In [1]:
""" Imports """
import numpy as np
import zlib
import gc
import time
import sys

# Compression Functions

In [2]:
""" Compression Functions """
def compress_array(array):
    """ 
    input: array
    output: bytes 

    subfunctions: 
    - zlib.compress()
    """
    compressed = zlib.compress(array)
    return compressed


def decompress_array(compressed_array):
    """ 
    input: bytes
    output: np.array 

    subfunctions:
    - zlib.decompress()
    - np.frombuffer()
    """
    decompressed = zlib.decompress(compressed_array)
    return np.frombuffer(decompressed, dtype=np.int64)

# Declarations & Initial Memory Check

In [3]:
""" Declarations & Initial Memory Check"""
# Set the seed for random number generation
np.random.seed(123)

# Create a large array of random integers
array = np.random.randint(0, 100, size=(3, 3))
print(" Just to visualize the array: \n", array)
# array = np.random.randint(0, 100, size=(100, 100))

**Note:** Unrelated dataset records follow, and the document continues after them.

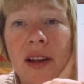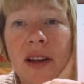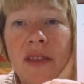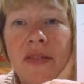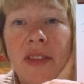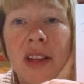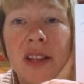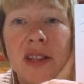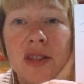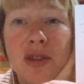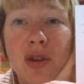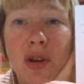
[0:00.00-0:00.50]

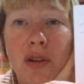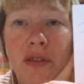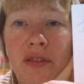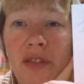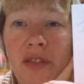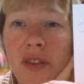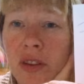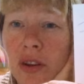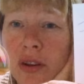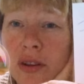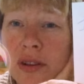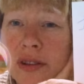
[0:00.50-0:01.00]
That's not for
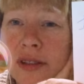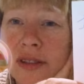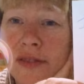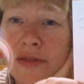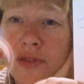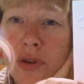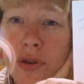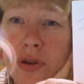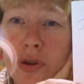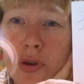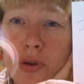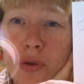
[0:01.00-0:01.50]
those of
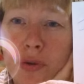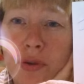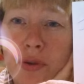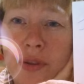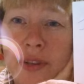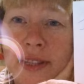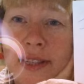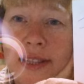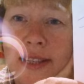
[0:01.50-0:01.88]
you who are in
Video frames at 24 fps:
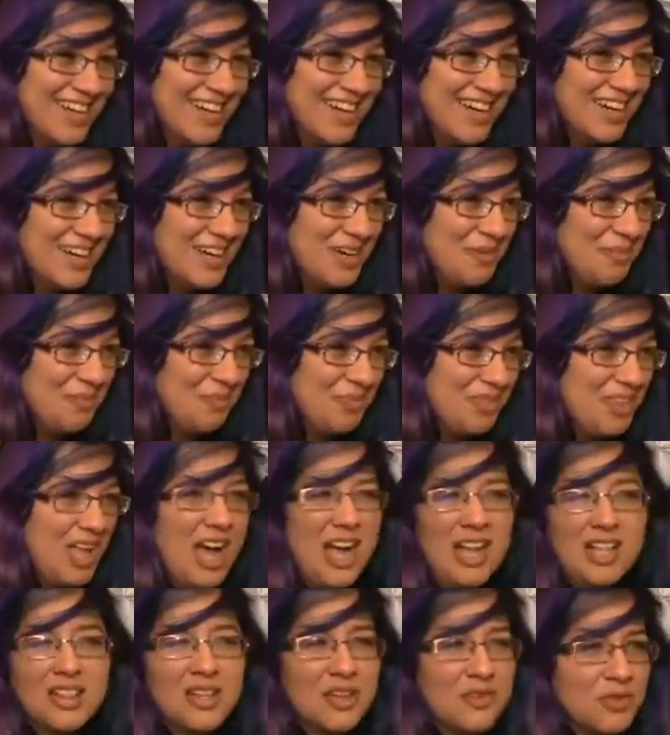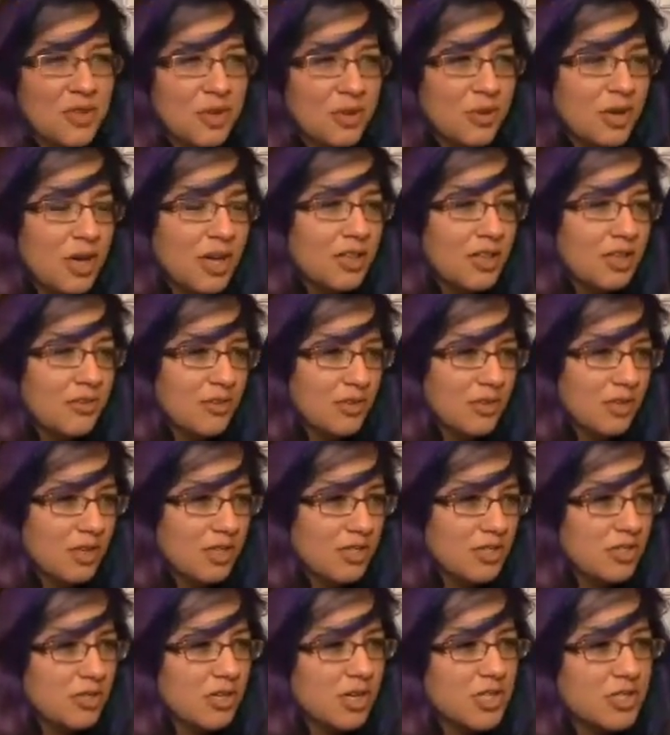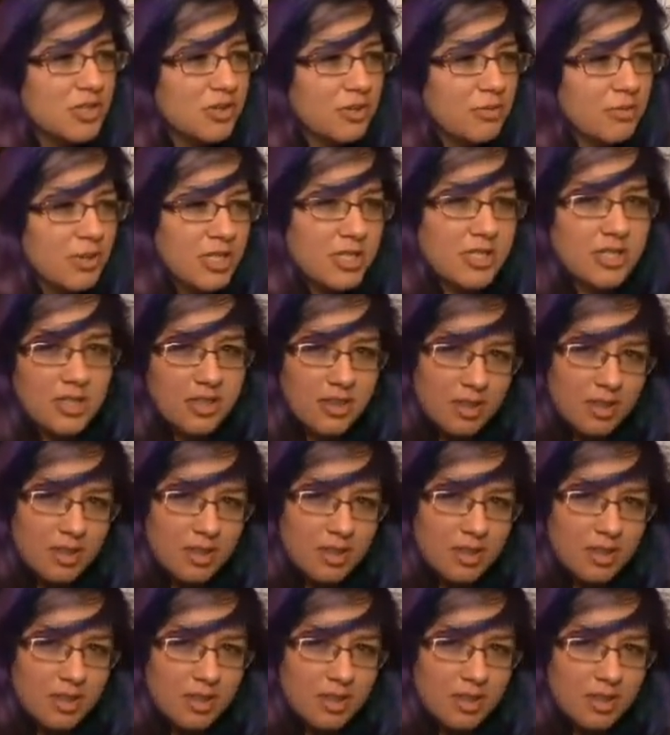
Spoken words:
I love you. I love you guys. You guys are amazing.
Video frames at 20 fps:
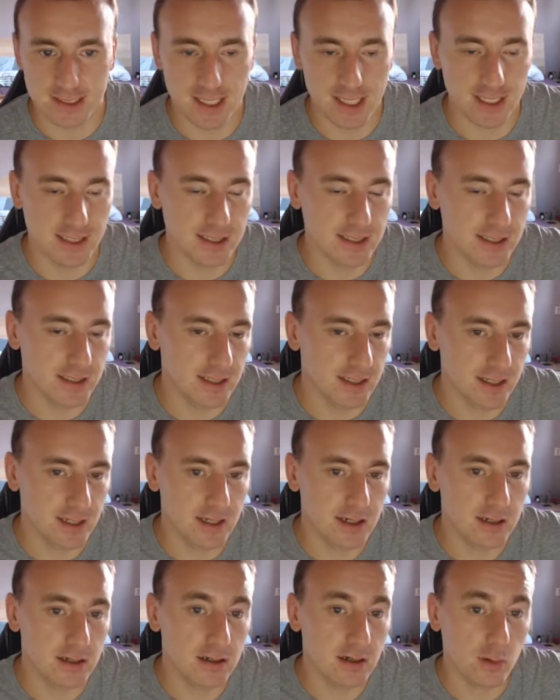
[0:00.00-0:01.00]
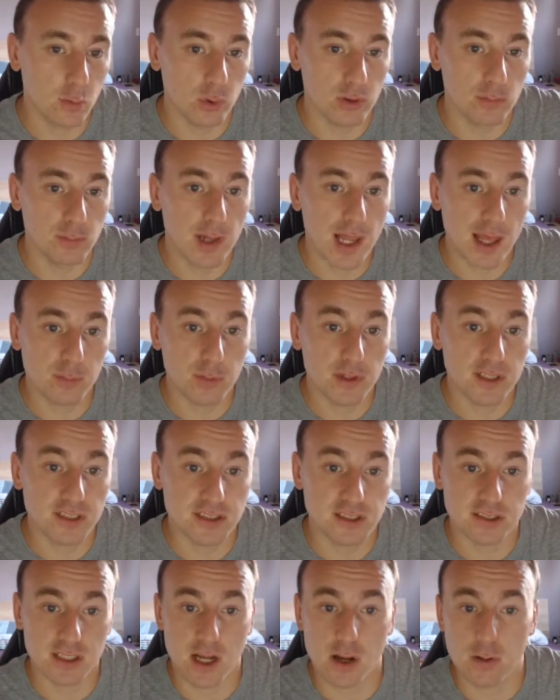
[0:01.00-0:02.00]
and here with black
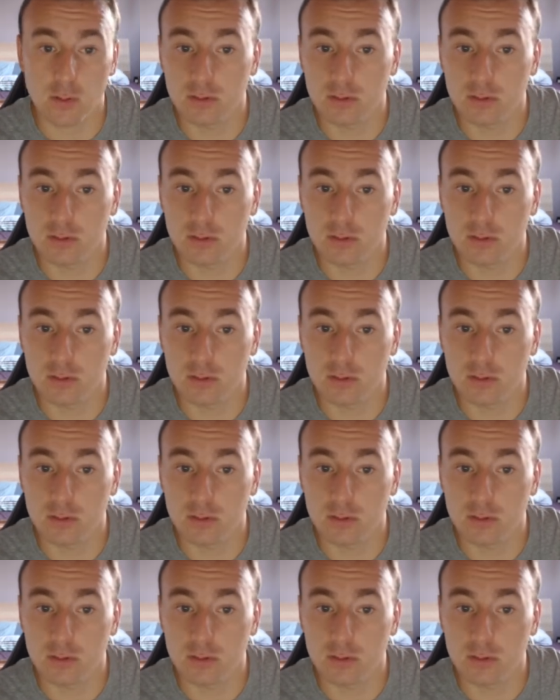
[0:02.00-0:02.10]
pieces I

#------------------------------------------------------------------------------



# Print the type of the original array
print("Original array Type: ", type(array))

# Print the size of the original array
print("Original array size using .nbytes:", array.nbytes, "bytes")
print("Original array size using .getsizeof():", sys.getsizeof(array), "bytes")

words = "\nMemory checks found <array>.nbytes and sys.getsizeof()"
words += "\n\t <array>.nbytes: only works on np.arrays and returns size of stored data"
words += "\n\t sys.getsizeof(): returns size of stored data + overhead"
print(words)

 Just to visualize the array: 
 [[66 92 98]
 [17 83 57]
 [86 97 96]]
Original array Type:  <class 'numpy.ndarray'>
Original array size using .nbytes: 72 bytes
Original array size using .getsizeof(): 200 bytes

Memory checks found <array>.nbytes and sys.getsizeof()
	 <array>.nbytes: only works on np.arrays and returns size of stored data
	 sys.getsizeof(): returns size of stored data + overhead


# Garbage Collector & Reference Counting: Automatic 

In [4]:
""" Automatic """
import sys
import gc

# Create an object
x = [1, 2, 3]

# Get reference count
ref_count = sys.getrefcount(x)

print("Reference count of x:", ref_count)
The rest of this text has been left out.